Prompt:
Only the lines below from the one containing "[0:00.00-0:01.00]" through the one containing "Lip reading: you know, God is good." belong in the answer, set down exactly, with the pictures left out.

>>>>>

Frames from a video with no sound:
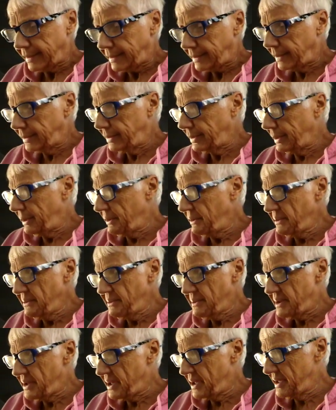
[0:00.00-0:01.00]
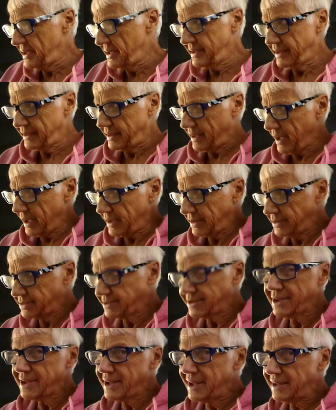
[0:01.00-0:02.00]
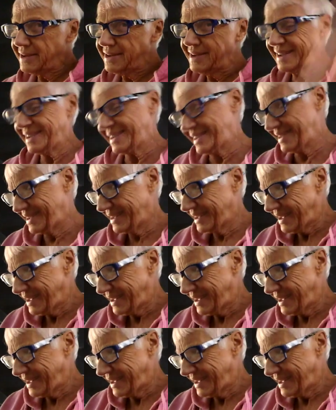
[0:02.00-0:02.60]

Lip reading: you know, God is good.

<<<<<
>>>>>

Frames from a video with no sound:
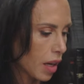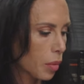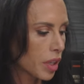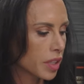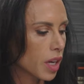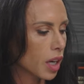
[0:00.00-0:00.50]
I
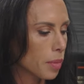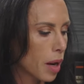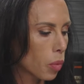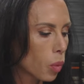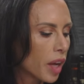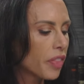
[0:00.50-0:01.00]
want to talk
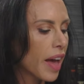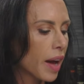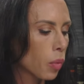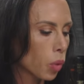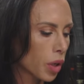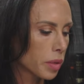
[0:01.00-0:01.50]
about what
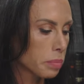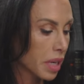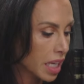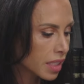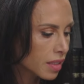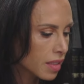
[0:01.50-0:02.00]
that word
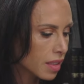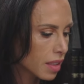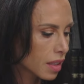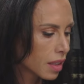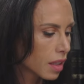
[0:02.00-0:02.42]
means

<<<<<

Result of the task:
[0:00.00-0:01.00]
[0:01.00-0:02.00]
[0:02.00-0:02.60]

Lip reading: you know, God is good.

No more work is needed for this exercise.